# YOUR ASSIGNMENT:
Every record below should be printed exactly, except for the pictures.
-- DATA FOR ANALYSIS follows --
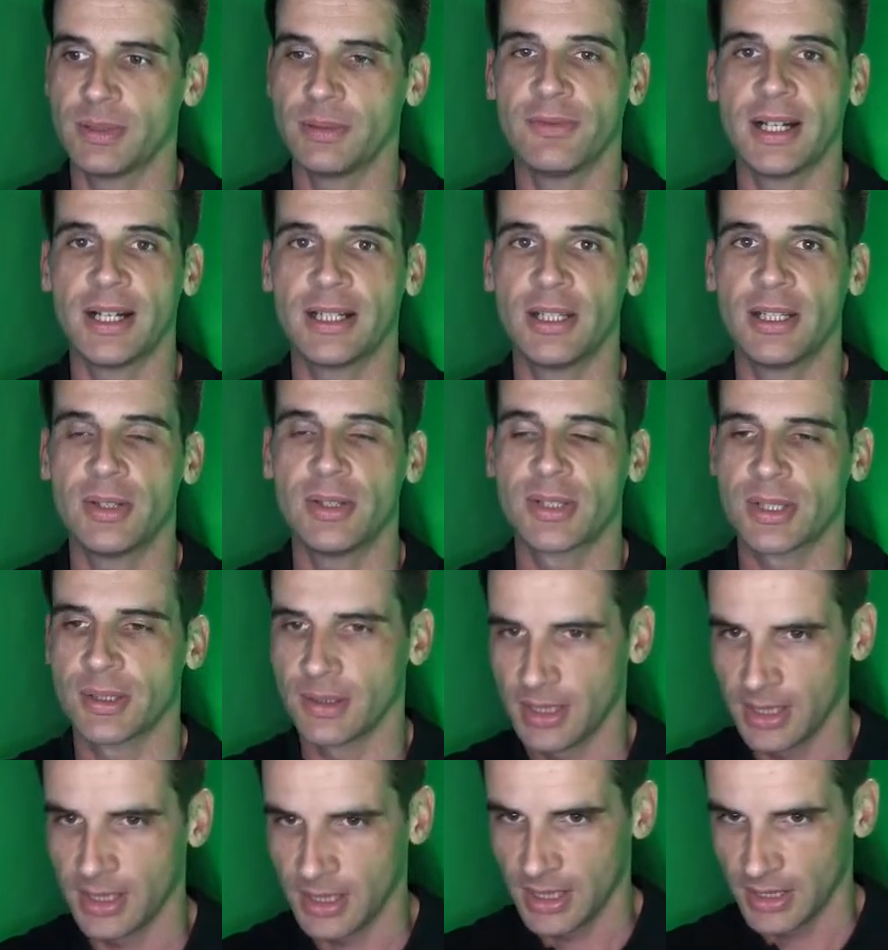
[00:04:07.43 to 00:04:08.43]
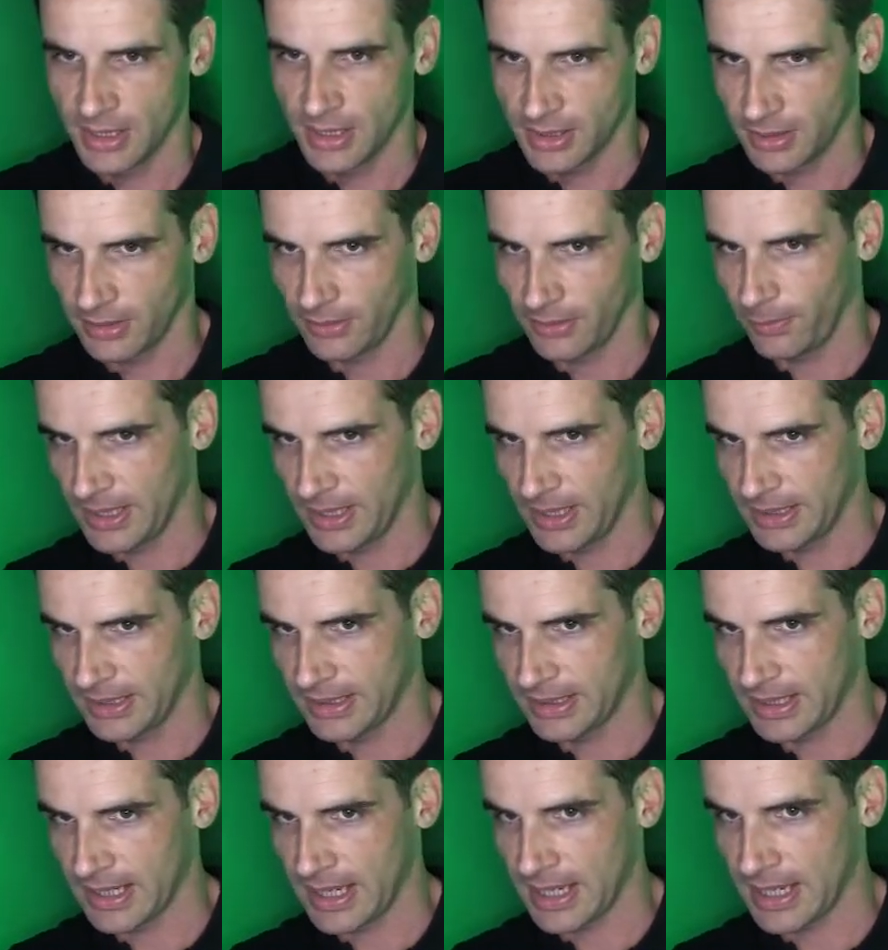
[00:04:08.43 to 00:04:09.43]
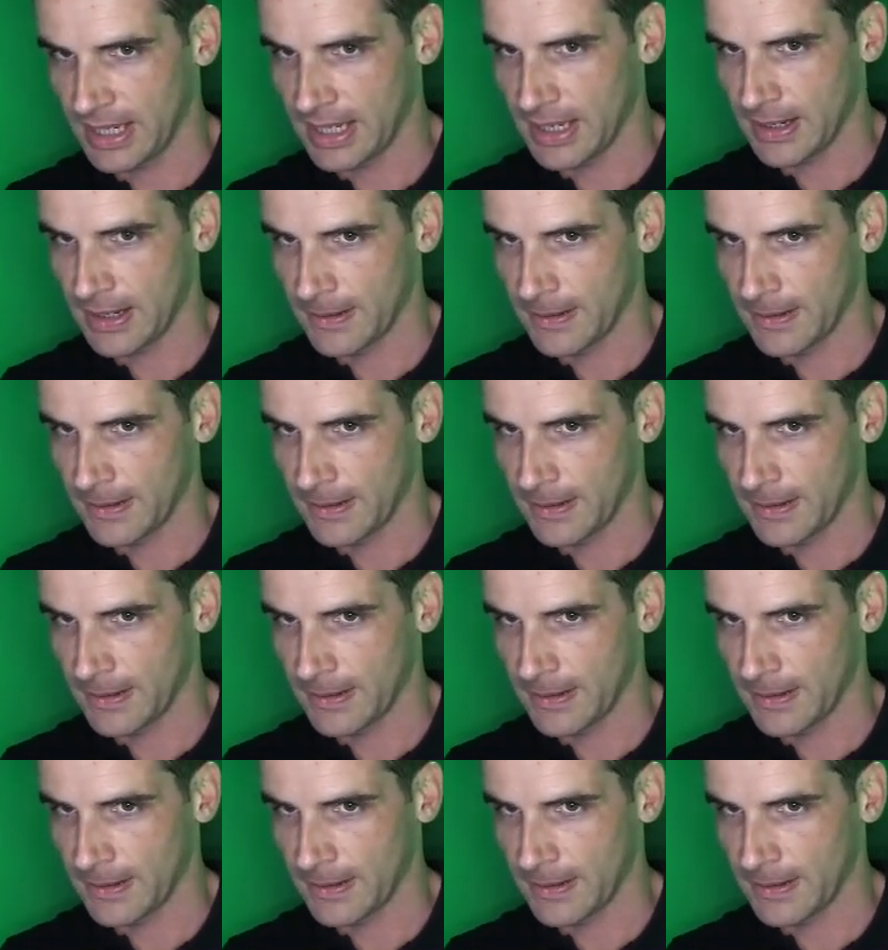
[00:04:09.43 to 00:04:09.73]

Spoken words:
values. So if we say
-- DATA FOR ANALYSIS concluded --
# YOUR RESPONSE:
[00:04:07.43 to 00:04:08.43]
[00:04:08.43 to 00:04:09.43]
[00:04:09.43 to 00:04:09.73]

Spoken words:
values. So if we say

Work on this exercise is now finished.